McColl shouted, “You stole the money!”
“I stole the money. And he stole it from me. I don’t know where the money is.”
I wanted to growl again, but that would have been the only sound in the room other than the slowing drip of my blood hitting the floor. McColl stared at Dan, and Dan’s head slumped to the side as if the gaze had knocked him out. I had the sense Dan did it to mock him. McColl looked at me for a moment, then nodded to Toothless, who, again, propped up Dan’s head and gave him a slap. McColl wasn’t too quick of a thinker. I could tell that receiving information that did not fit in his tiny compartments made him want to pull the blanket over his head. I didn’t understand Dan’s game, but I knew there was a game being played.
“Let me make sure we understand you, Dan. You’re saying you don’t know where the money is, but your son does. Is that right?”
“I’m sorry, Rollie Boy. I told you not to expect much from me.”
“I’ll try to remember.”
“Answer me, Dan.”
“You have it right.”
McColl had been in command long enough to know he had to respond. He got up and paced over to the window. He looked out for a full minute. The guards stood still, waiting for orders. McColl turned back to the room. He said, “That would mean we don’t need you anymore, Dan. Do you understand that?”

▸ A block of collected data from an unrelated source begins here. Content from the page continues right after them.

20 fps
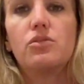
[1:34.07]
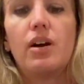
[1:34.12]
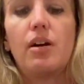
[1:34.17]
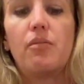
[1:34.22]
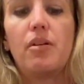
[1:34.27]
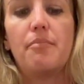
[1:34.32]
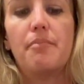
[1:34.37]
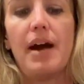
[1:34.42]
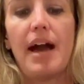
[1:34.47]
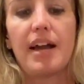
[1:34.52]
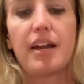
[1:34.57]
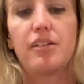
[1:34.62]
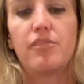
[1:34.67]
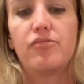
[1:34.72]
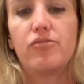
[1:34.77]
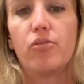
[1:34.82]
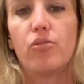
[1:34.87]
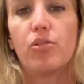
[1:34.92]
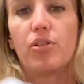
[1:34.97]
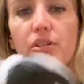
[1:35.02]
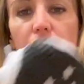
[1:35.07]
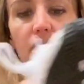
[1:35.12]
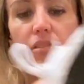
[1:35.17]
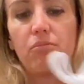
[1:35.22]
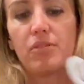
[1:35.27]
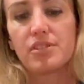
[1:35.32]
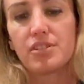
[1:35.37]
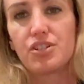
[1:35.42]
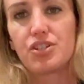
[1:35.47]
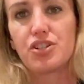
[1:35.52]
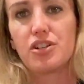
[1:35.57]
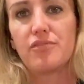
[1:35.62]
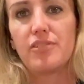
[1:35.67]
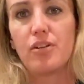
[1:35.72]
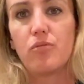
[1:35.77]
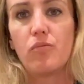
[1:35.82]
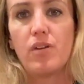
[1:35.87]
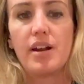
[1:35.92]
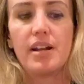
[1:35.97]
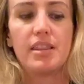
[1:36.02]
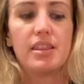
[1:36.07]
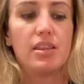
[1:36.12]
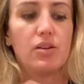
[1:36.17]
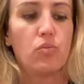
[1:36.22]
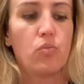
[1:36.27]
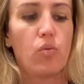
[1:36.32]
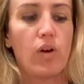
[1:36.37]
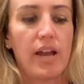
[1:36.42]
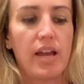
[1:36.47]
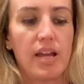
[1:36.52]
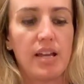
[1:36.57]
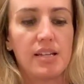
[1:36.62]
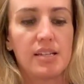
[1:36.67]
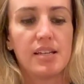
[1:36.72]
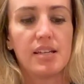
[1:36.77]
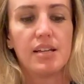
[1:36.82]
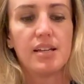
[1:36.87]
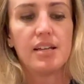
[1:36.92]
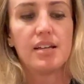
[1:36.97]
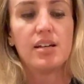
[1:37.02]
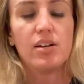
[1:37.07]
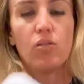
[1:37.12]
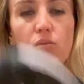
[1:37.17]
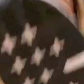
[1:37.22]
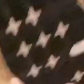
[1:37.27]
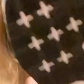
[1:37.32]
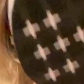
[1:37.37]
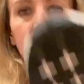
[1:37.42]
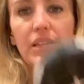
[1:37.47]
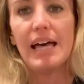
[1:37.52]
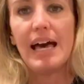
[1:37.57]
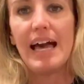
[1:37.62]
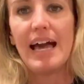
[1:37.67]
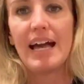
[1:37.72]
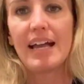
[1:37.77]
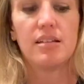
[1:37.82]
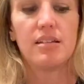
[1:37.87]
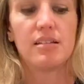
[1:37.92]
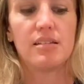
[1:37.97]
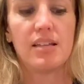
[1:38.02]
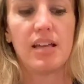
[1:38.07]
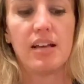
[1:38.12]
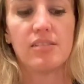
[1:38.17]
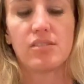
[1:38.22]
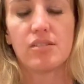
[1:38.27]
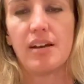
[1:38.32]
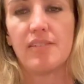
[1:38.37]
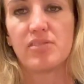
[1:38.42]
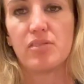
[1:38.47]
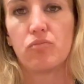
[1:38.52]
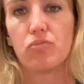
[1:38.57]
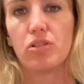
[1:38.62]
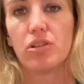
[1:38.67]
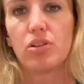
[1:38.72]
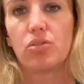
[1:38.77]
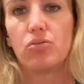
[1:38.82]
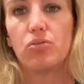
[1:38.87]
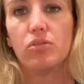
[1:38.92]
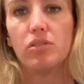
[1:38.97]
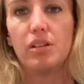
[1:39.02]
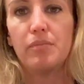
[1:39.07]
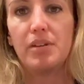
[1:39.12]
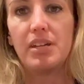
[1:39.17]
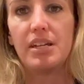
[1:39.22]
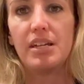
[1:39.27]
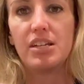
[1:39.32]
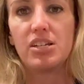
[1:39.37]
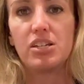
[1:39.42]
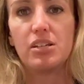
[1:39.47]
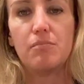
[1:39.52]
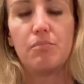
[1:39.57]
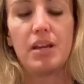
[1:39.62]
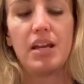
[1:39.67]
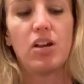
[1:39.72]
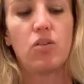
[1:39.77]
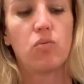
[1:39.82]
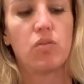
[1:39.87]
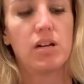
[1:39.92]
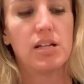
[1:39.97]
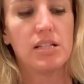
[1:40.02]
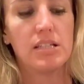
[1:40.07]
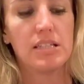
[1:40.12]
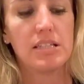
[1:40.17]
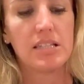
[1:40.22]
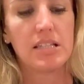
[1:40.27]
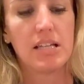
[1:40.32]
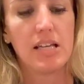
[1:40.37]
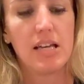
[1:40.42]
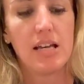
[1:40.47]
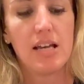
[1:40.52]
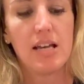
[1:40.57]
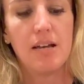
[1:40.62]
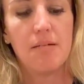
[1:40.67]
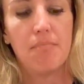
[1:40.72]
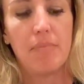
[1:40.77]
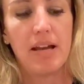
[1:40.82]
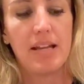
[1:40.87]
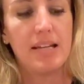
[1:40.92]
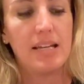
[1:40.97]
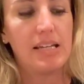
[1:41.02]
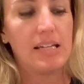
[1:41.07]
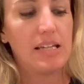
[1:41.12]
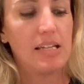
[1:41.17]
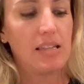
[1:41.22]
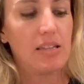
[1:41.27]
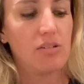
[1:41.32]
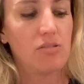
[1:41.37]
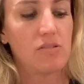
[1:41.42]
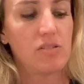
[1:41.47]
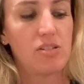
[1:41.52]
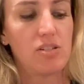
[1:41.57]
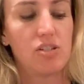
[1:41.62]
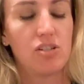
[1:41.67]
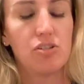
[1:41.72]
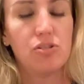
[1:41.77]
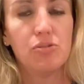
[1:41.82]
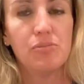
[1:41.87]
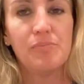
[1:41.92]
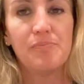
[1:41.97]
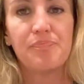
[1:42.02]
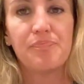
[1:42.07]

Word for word: I went back and forth, wasn't sure if I wanted the white or the black. They also have some really cool limited edition pink ones. Might need to get those too.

Dan’s head stayed slumped on his shoulder. I gave McColl the blank stare, a taste of his own medicine. Let him try to read me. He ordered the guards to take me back to the cell.

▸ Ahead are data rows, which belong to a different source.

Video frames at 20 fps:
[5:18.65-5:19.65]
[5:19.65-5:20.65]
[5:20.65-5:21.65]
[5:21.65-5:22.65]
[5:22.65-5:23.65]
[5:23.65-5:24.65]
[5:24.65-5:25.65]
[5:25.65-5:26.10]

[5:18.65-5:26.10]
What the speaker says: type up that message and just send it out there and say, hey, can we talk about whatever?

The air refused to enter my lungs. Maybe it was too thick. I sucked hard over and over again but kept needing more. I forced my eyes open and turned to the other cot. Dan lay still. I drifted out again, but the discomfort came from more than the drugs, and I fought back to
the surface and rolled off the cot onto the floor. Dan had not moved. I crawled over to him. He wasn’t cold and he wasn’t warm and he wasn’t Dan anymore. I managed to turn away before I vomited. I straightened him up a bit, folded his arms across his chest. I stood up and pounded on the walls for a few minutes and yelled at McColl. I told him Dan was dead and a lot of things about himself that he needed to know. No one answered. No guards rushed through the door to beat me up or inject me. I kicked the door. And it flew open.
I stepped into the hallway and leaned against the wall to steady myself. The drugs were still clouding me and I knew my movements weren’t sharp. I slid along to the room next door. A misshapen rectangle of light tumbled across the desk and onto the floor. No movement. No sound. I looked in. The room was empty. On a corner of the desk was my wallet, the fish knife I had used to cut the net in the river, matches, and the car check receipt from Las Vegas: all the contents of my pockets. Nothing of Dan’s was there. The light hurt my eyes when I checked outside. There was nothing to see but desert.
The rest of the building was empty. There were eight rooms like the one we were kept in. All empty. The place must have been a storage facility. I walked outside and the sun staggered me with its intensity, made me bow my head and step back inside for a moment. We were in the high desert: scrub brush, gray rocks and sandy dirt, and small patches of Jimson weed and primrose and some blue flower I didn’t know. A gravel drive led away from the building and out of sight around a small hill. A jeep was parked twenty yards from the building. I approached. The keys were in the ignition. There was a canister of gasoline in the backseat. I caught motion out of the corner of my eye and spun around. A roadrunner dashed along the drive, into a swale, and behind a bush. The wind purred softly. I noticed the sound of a bird repeating a call but couldn’t locate it.